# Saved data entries
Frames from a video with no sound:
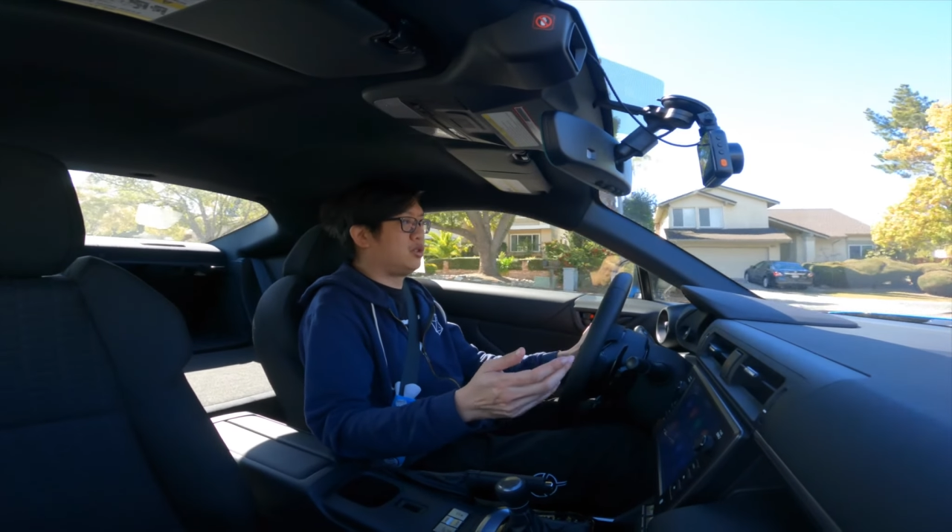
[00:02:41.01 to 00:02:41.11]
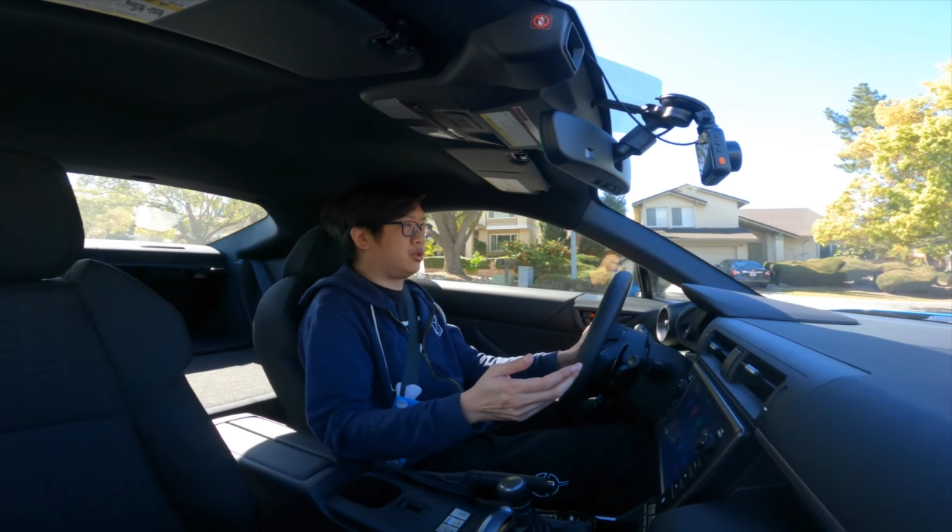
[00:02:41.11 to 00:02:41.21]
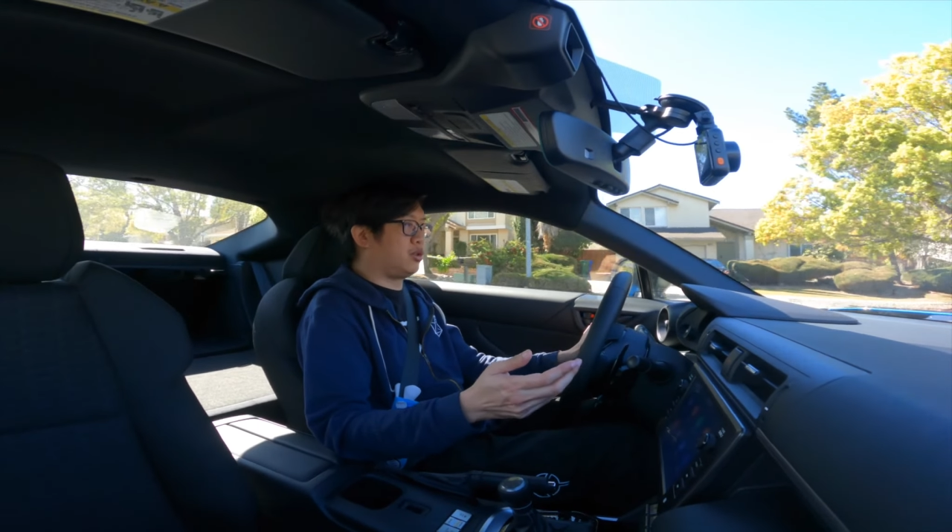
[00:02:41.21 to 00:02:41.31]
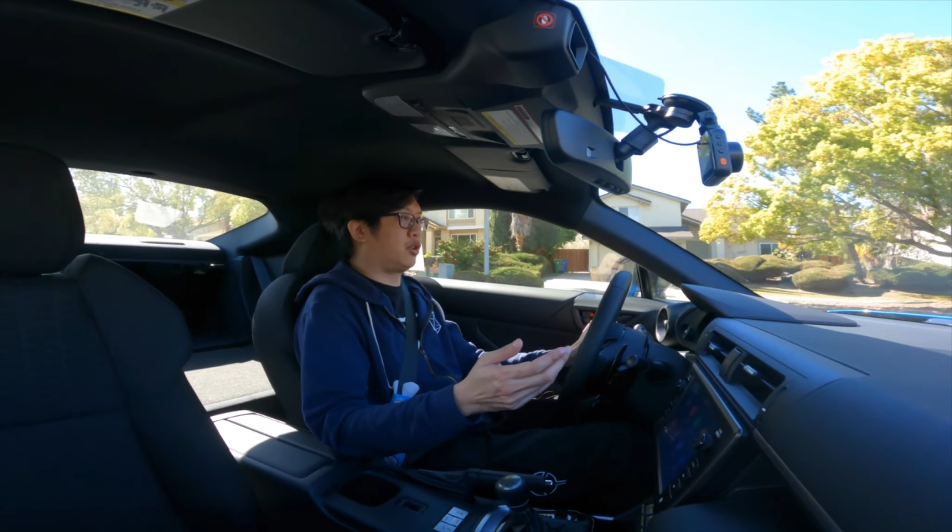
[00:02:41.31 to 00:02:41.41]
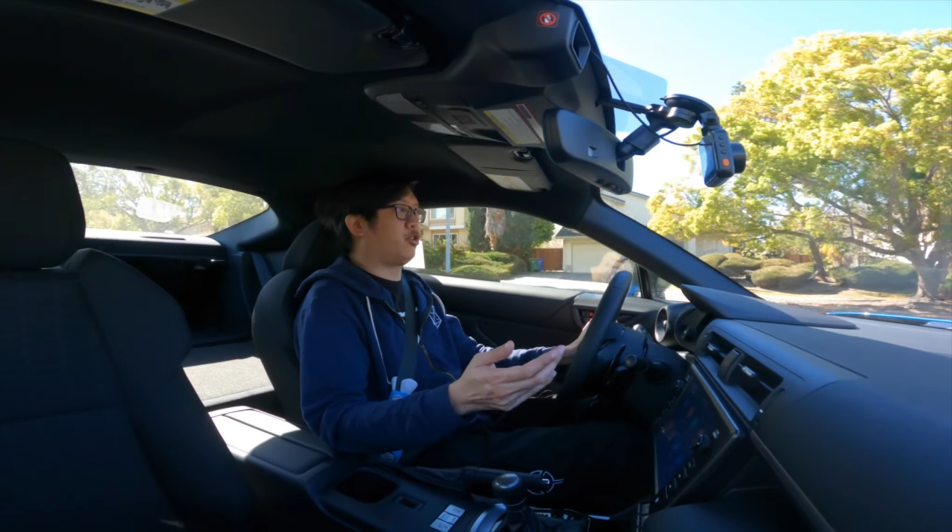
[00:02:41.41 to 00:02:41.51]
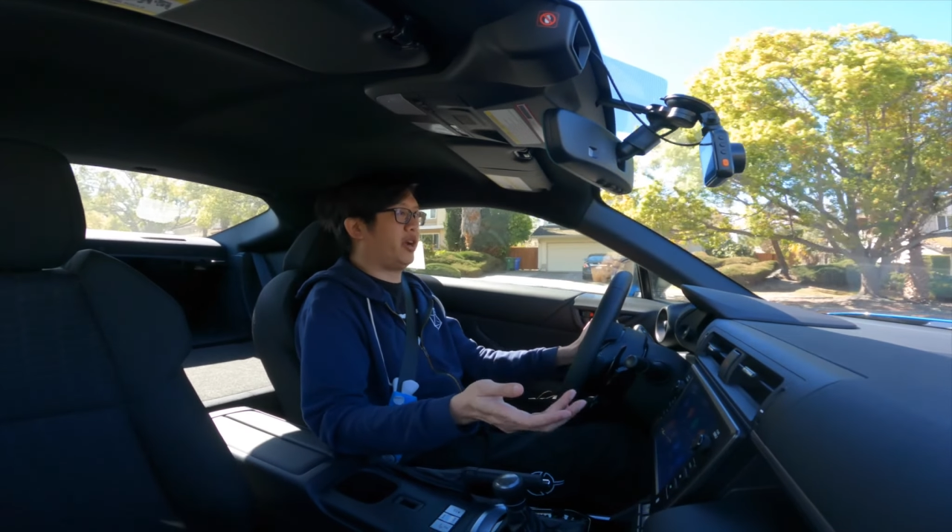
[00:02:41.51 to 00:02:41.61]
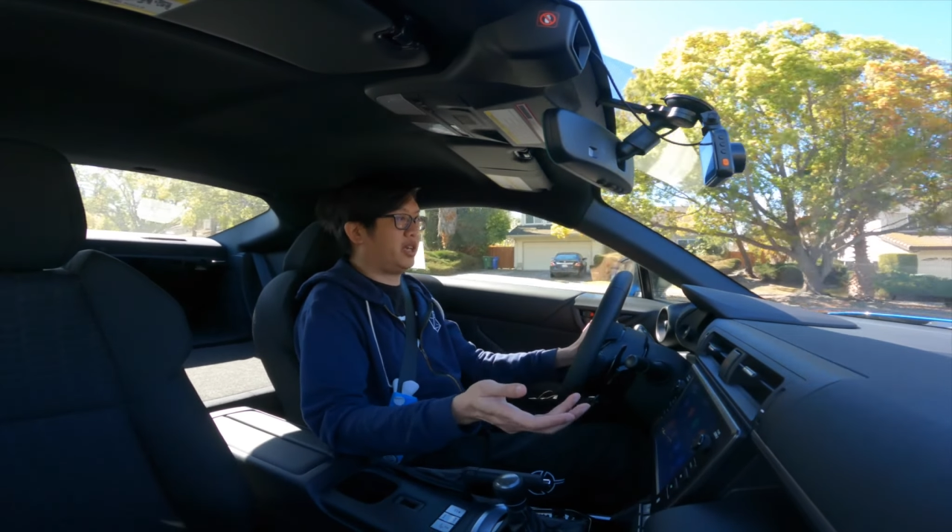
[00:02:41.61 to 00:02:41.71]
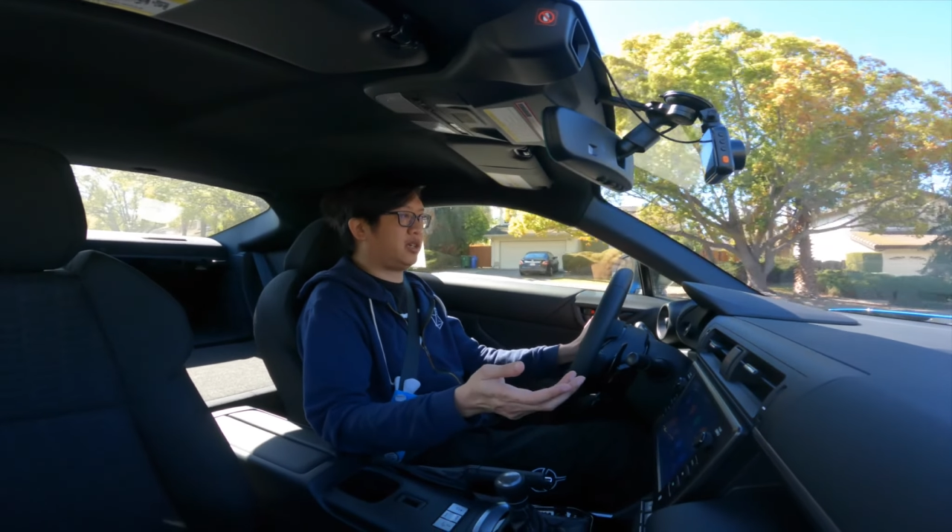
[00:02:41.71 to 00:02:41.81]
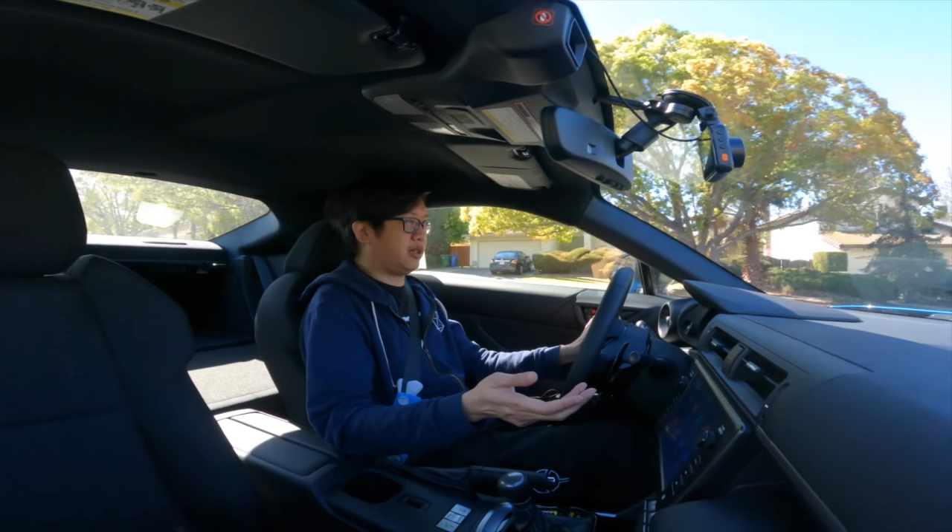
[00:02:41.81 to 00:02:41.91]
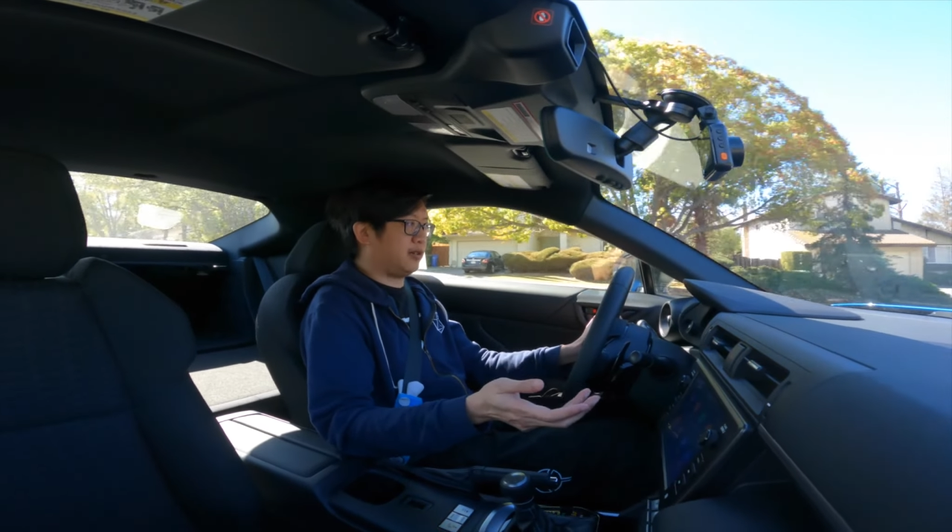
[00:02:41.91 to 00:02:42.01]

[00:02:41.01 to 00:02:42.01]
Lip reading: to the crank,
* * *
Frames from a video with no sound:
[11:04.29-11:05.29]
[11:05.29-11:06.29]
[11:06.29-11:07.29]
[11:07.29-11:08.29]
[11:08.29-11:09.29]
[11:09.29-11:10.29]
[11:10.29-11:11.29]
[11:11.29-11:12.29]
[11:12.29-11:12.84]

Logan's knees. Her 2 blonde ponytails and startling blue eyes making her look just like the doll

# EXERCISE DETAILS
Reproduce the data above exactly, but only the lines from the one showing "[00:02:41.11 to 00:02:41.21]" through the one showing "Lip reading: to", with both ends kept and the pictures left out.

# ANSWER TO THIS PROBLEM
[00:02:41.11 to 00:02:41.21]
[00:02:41.21 to 00:02:41.31]
[00:02:41.31 to 00:02:41.41]
[00:02:41.41 to 00:02:41.51]
[00:02:41.51 to 00:02:41.61]
[00:02:41.61 to 00:02:41.71]
[00:02:41.71 to 00:02:41.81]
[00:02:41.81 to 00:02:41.91]
[00:02:41.91 to 00:02:42.01]

[00:02:41.01 to 00:02:42.01]
Lip reading: to the crank,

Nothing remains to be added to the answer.